C’est une marée noire en puissance en mer Rouge. Le FSO Safer rouille, à 60 km du port d’Hodeidah, au Yémen, et moins de 5 milles des côtes. A bord de ce navire de 362 mètres de long lancé en 1976, 140.000 tonnes de brut. Or, cette unité flottante de stockage, appartenant à la compagnie pétrolière nationale (la Safer Exploration & Production Operation Company - SEPOC), mouillée à Ras Issa depuis 1988, où elle servait à stocker et exporter le brut des champs de Marib, n’a reçu aucun entretien depuis 2014, en raison du conflit qui déchire le pays, et menace de fuir.

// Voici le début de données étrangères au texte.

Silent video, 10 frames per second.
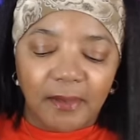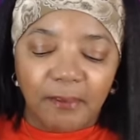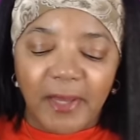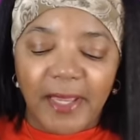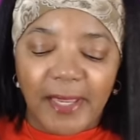
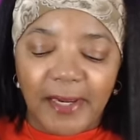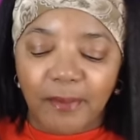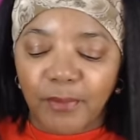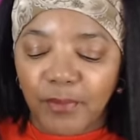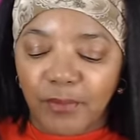my
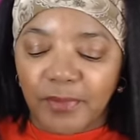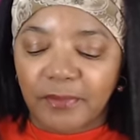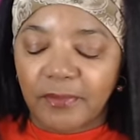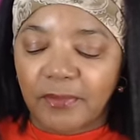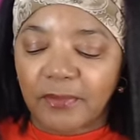amber
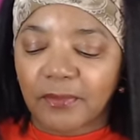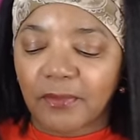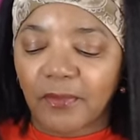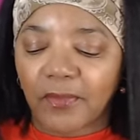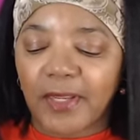one
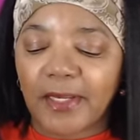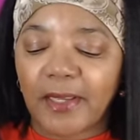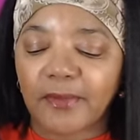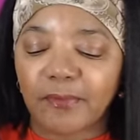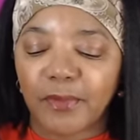ran
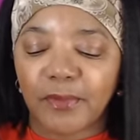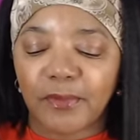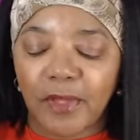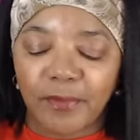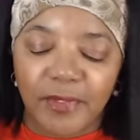out of
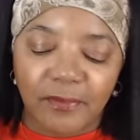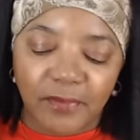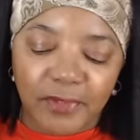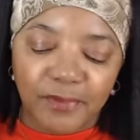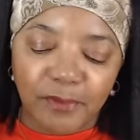bulb. I mean,
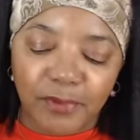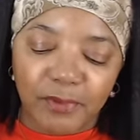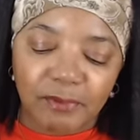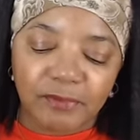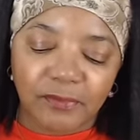one of the
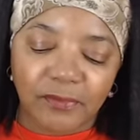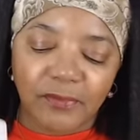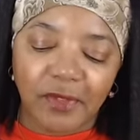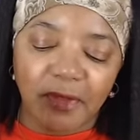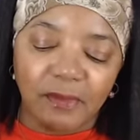bulbs
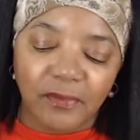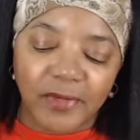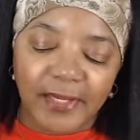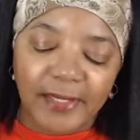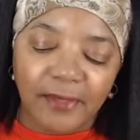uh,
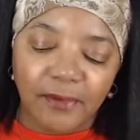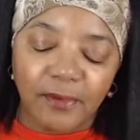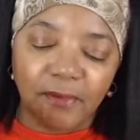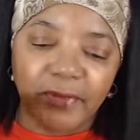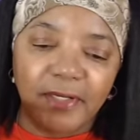ran out
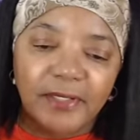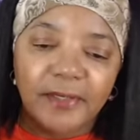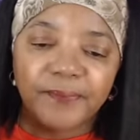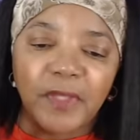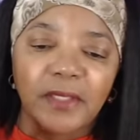already.
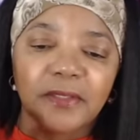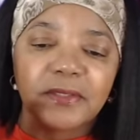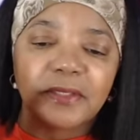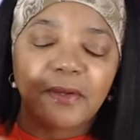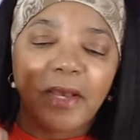
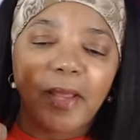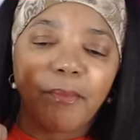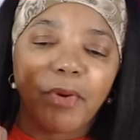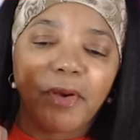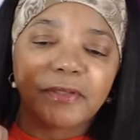So I
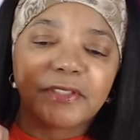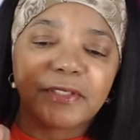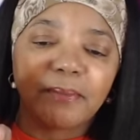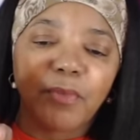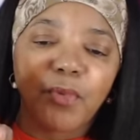bought
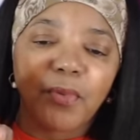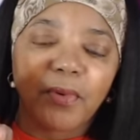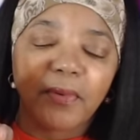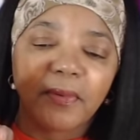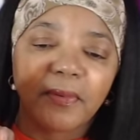some
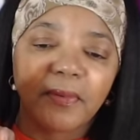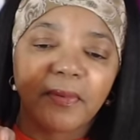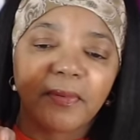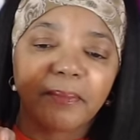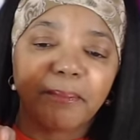more
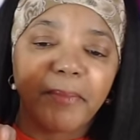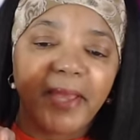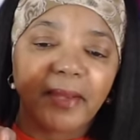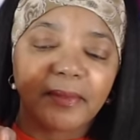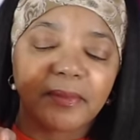
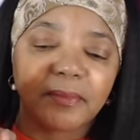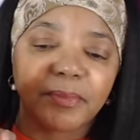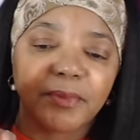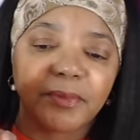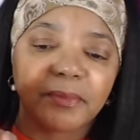backup
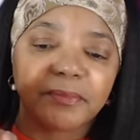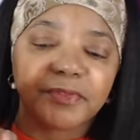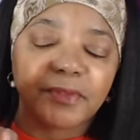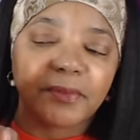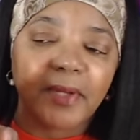bulbs.
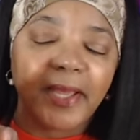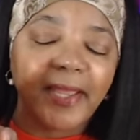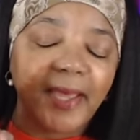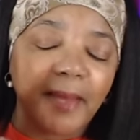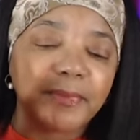So I
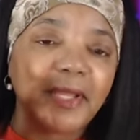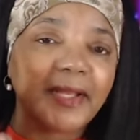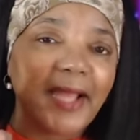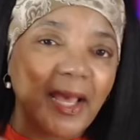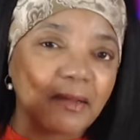I'm
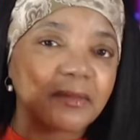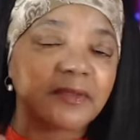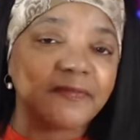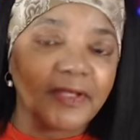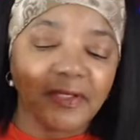not out
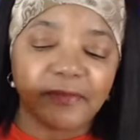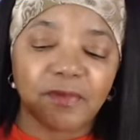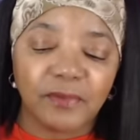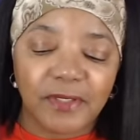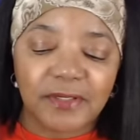of any of the
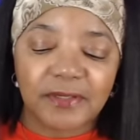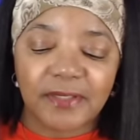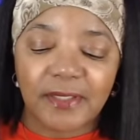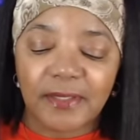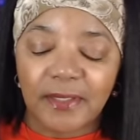ones
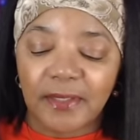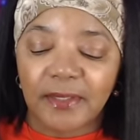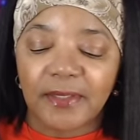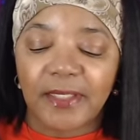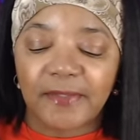that
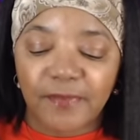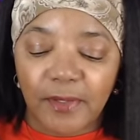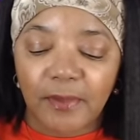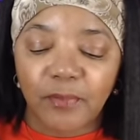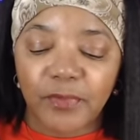they've
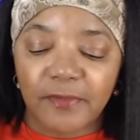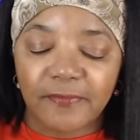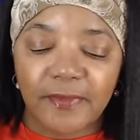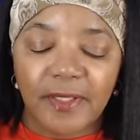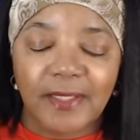come with.
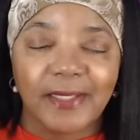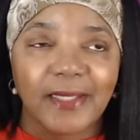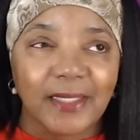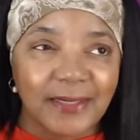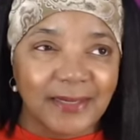Like
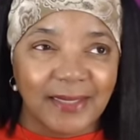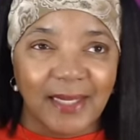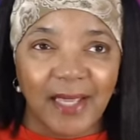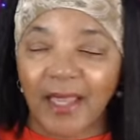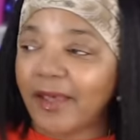I said, I
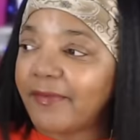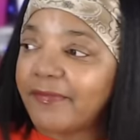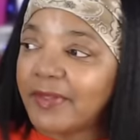have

L’an dernier, la salle des machines a été inondée et des réparations d’urgence effectuées, mais l’équipement pour prévenir tout incendie ou explosion ne fonctionne plus. L’un des risques serait notamment que des gaz inflammables s’accumulent dans le FSO. L’ONU a prévenu qu’une marée noire pourrait contraindre à fermer le port d’Hodeidah limitant les importations de nourriture et carburant, priver de 50% des zones de pêche, créer de graves dommages à la biodiversité de la mer Rouge, affecter le trafic maritime et les pays voisins…
Une mission d’inspection des Nations Unies est en négociation avec les milices Houthis, qui contrôlent la zone depuis des mois, en vue d’évaluer le travail de maintenance à réaliser et éventuellement de parer au plus pressé par de menus travaux. Mais elle n’a pu aboutir. Au début du mois, une réunion s’est tenue au Conseil de sécurité de l’ONU, mais selon les rebelles, la mission reste « dans l’impasse ». L’ONU a expliqué qu’« un accord conclu en novembre dernier avec Ansar Allah, la branche politique des houthistes, sur l’étendue des travaux pour l’évaluation du navire avait envoyé des ‘signaux positifs’ », mais « sa mise en œuvre s’est heurtée à des obstacles politiques et logistiques ». L’ONU ne satisferait pas à certaines exigences des Houthis, notamment de laisser superviser chacun des inspecteurs par leurs forces de sécurité et que la mission réalise les réparations lors de l’inspection.
Envoyé spécial au Yémen des Nations Unies, le diplomate britannique Martin Griffits a laissé entendre la semaine dernière que d’autres solutions seraient envisageables, évoquant des « efforts commerciaux du secteur privé ». L’Iran a aussi proposé un navire de remplacement pour que les Houthis puissent conserver le pétrole stocké à bord et relancer la production à l’avenir.